§ **TASK**: Pictures are to be omitted, and every entry below is to be restated exactly.

§ **SOURCE DATA**:
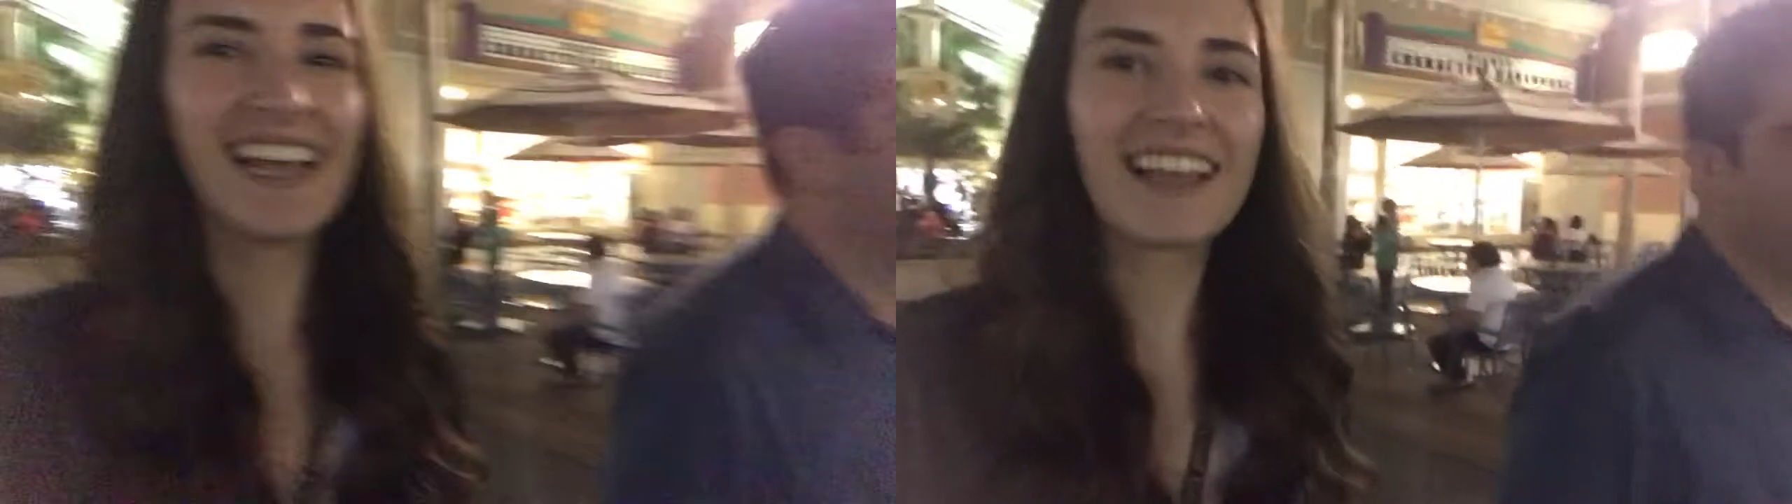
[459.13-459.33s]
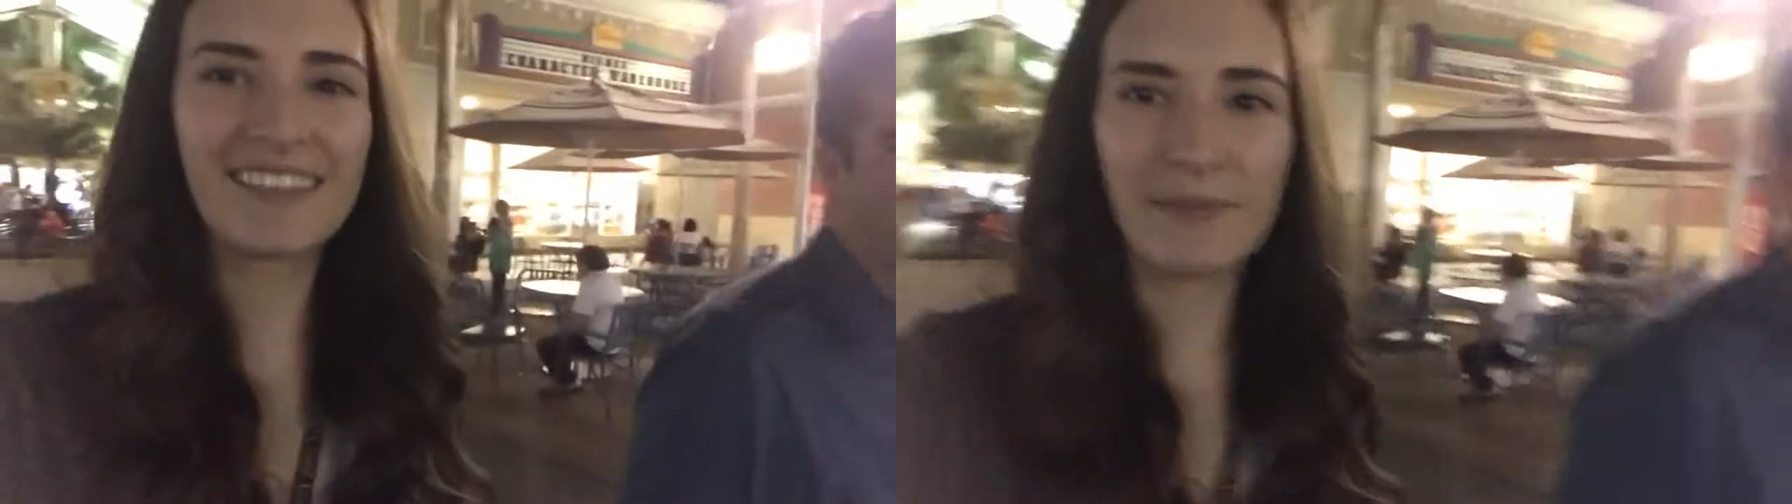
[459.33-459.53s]

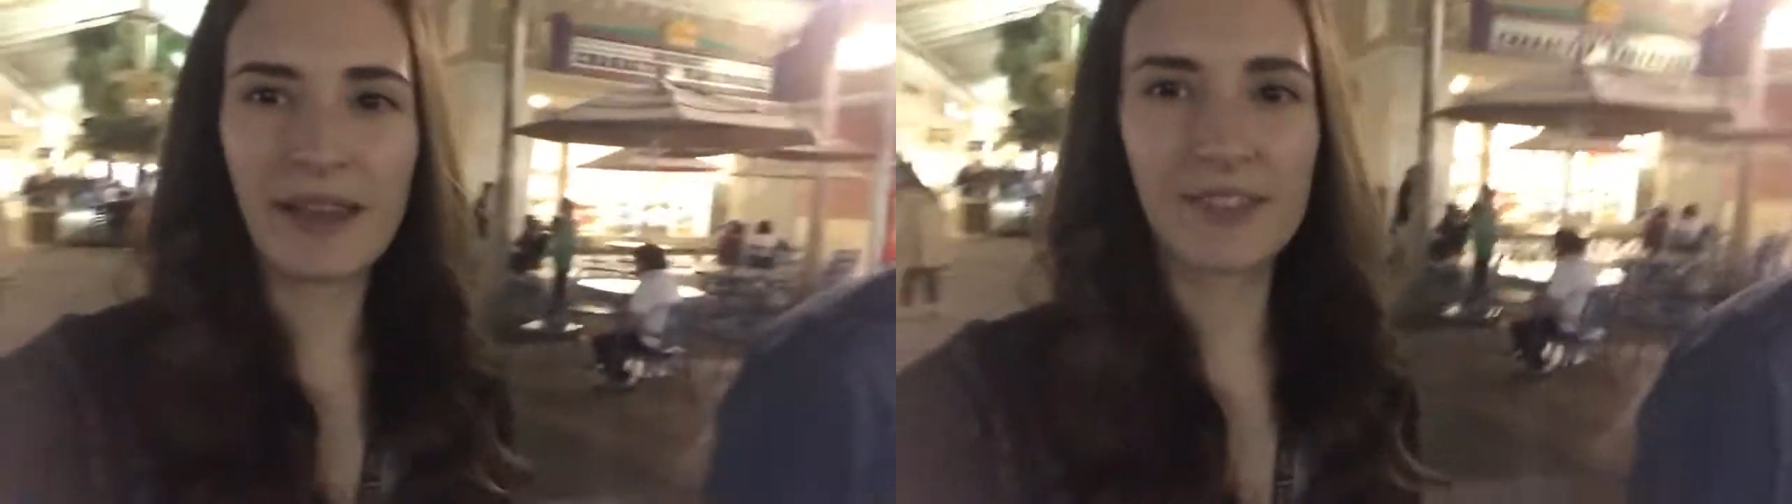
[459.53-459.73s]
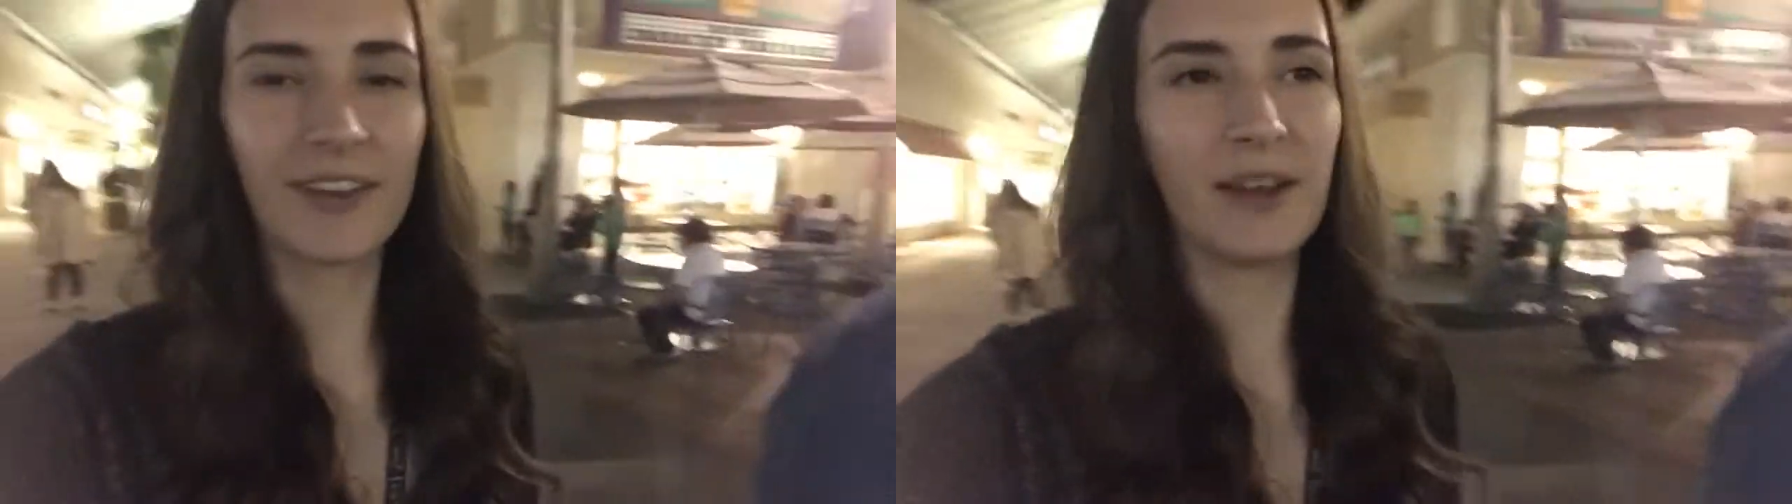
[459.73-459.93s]
Because he
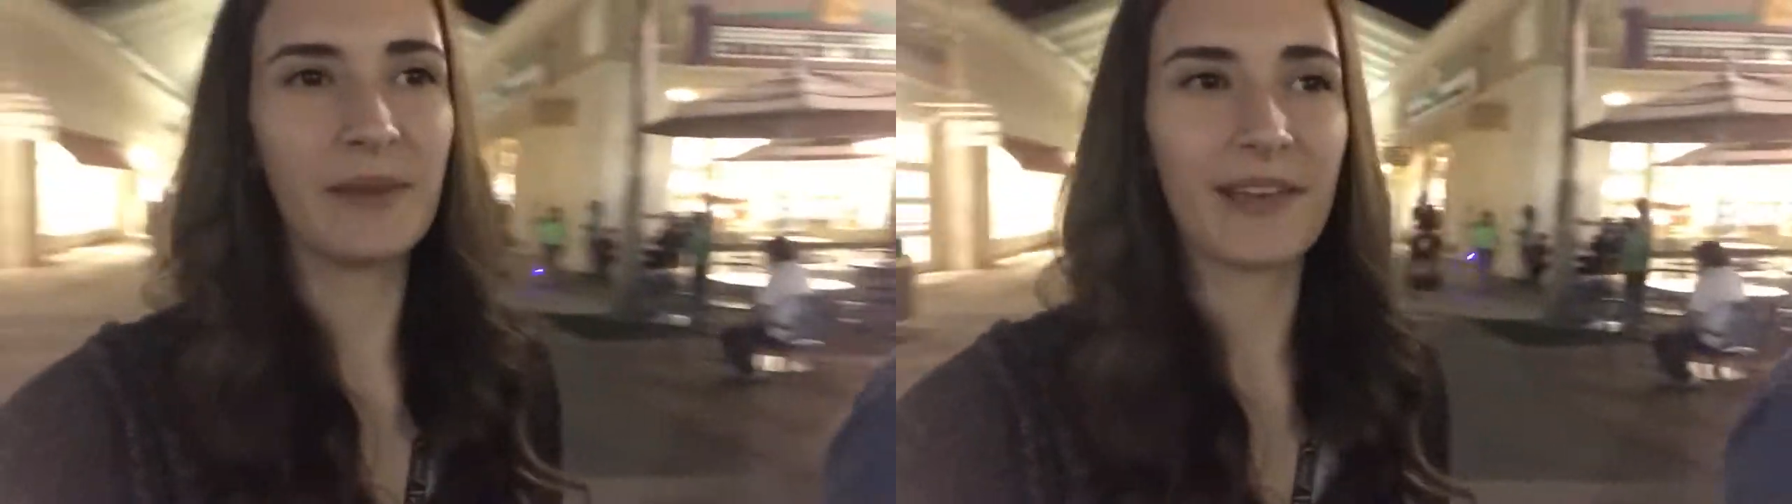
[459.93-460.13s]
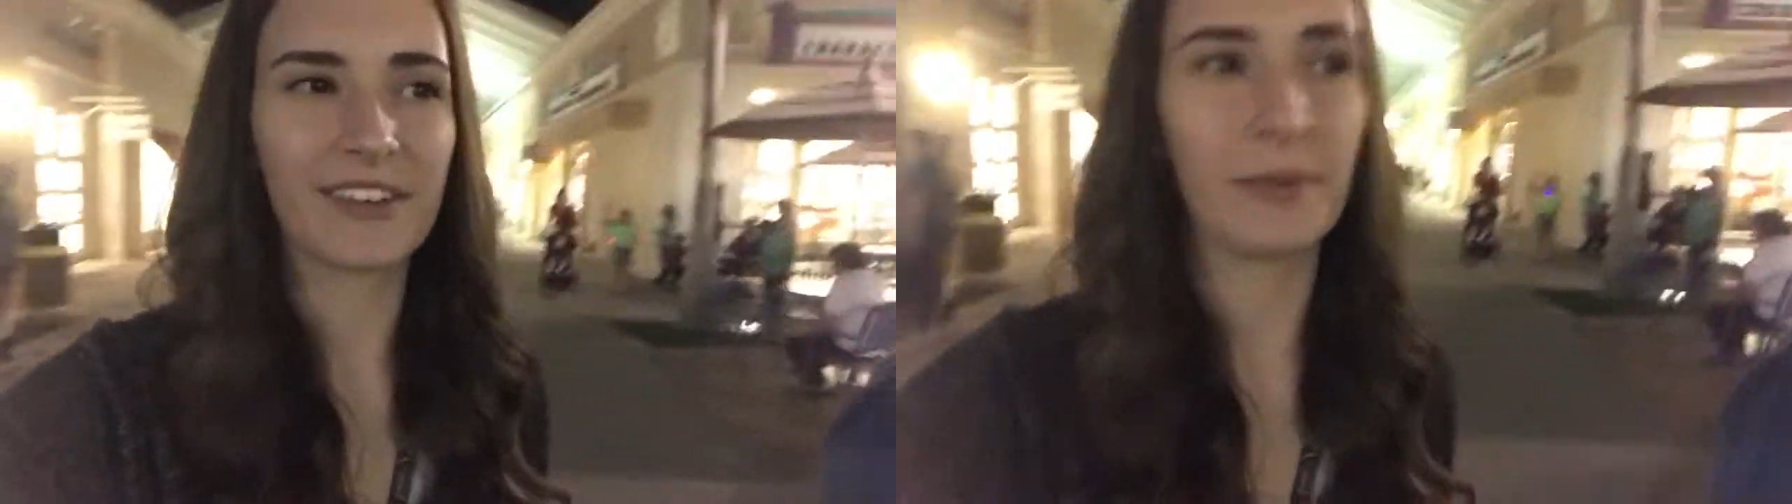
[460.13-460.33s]
makes fun of
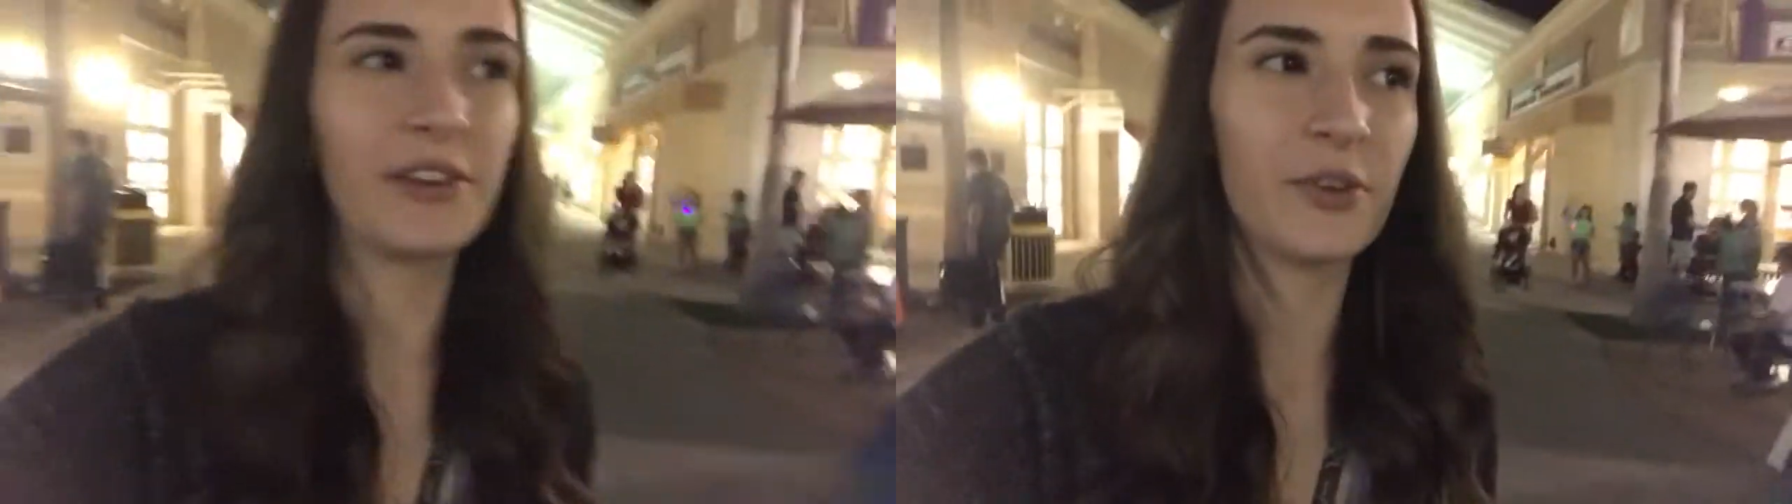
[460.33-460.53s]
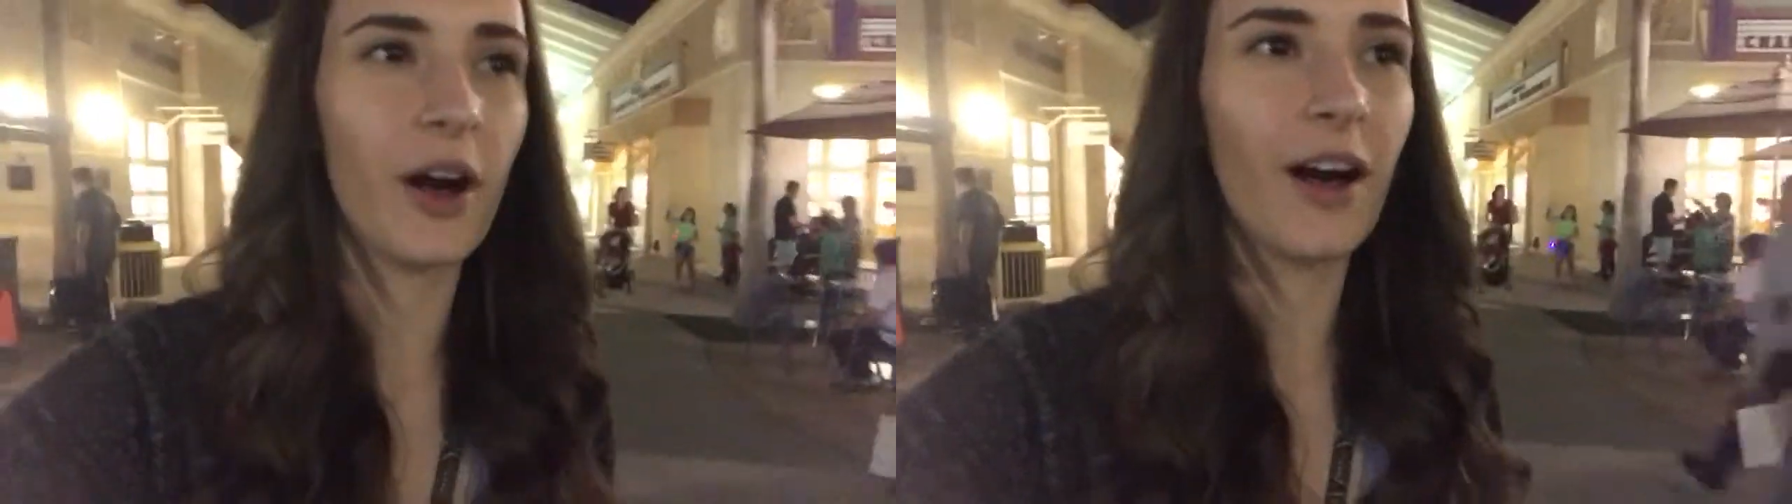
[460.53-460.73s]
me every time
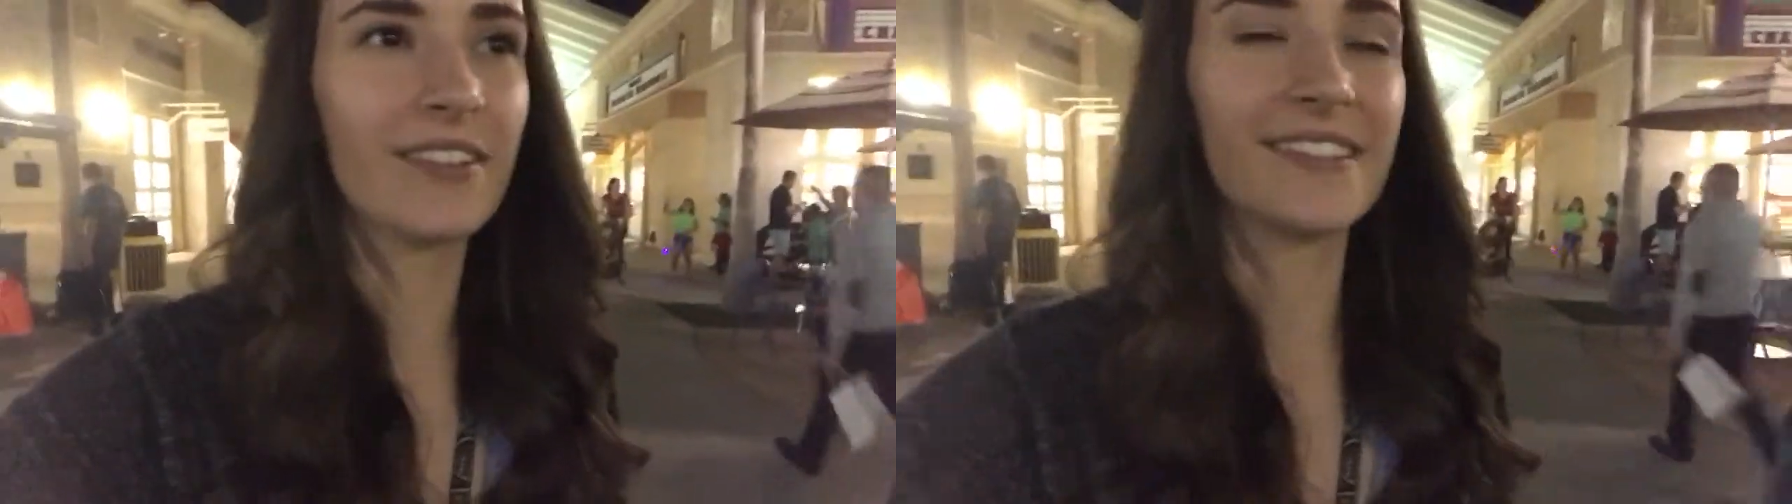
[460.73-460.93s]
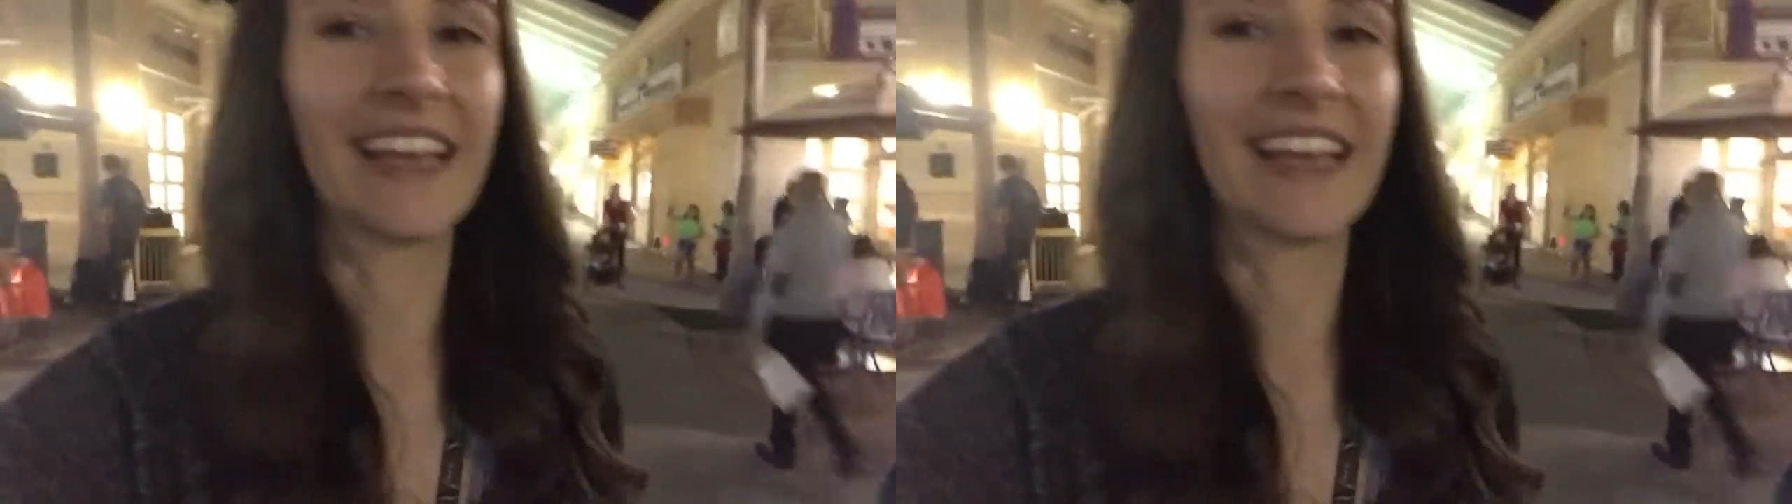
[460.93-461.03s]
I do hauls.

§ **ANSWER FOR THE TASK**:
[459.13-459.33s]
[459.33-459.53s]

[459.53-459.73s]
[459.73-459.93s]
Because he
[459.93-460.13s]
[460.13-460.33s]
makes fun of
[460.33-460.53s]
[460.53-460.73s]
me every time
[460.73-460.93s]
[460.93-461.03s]
I do hauls.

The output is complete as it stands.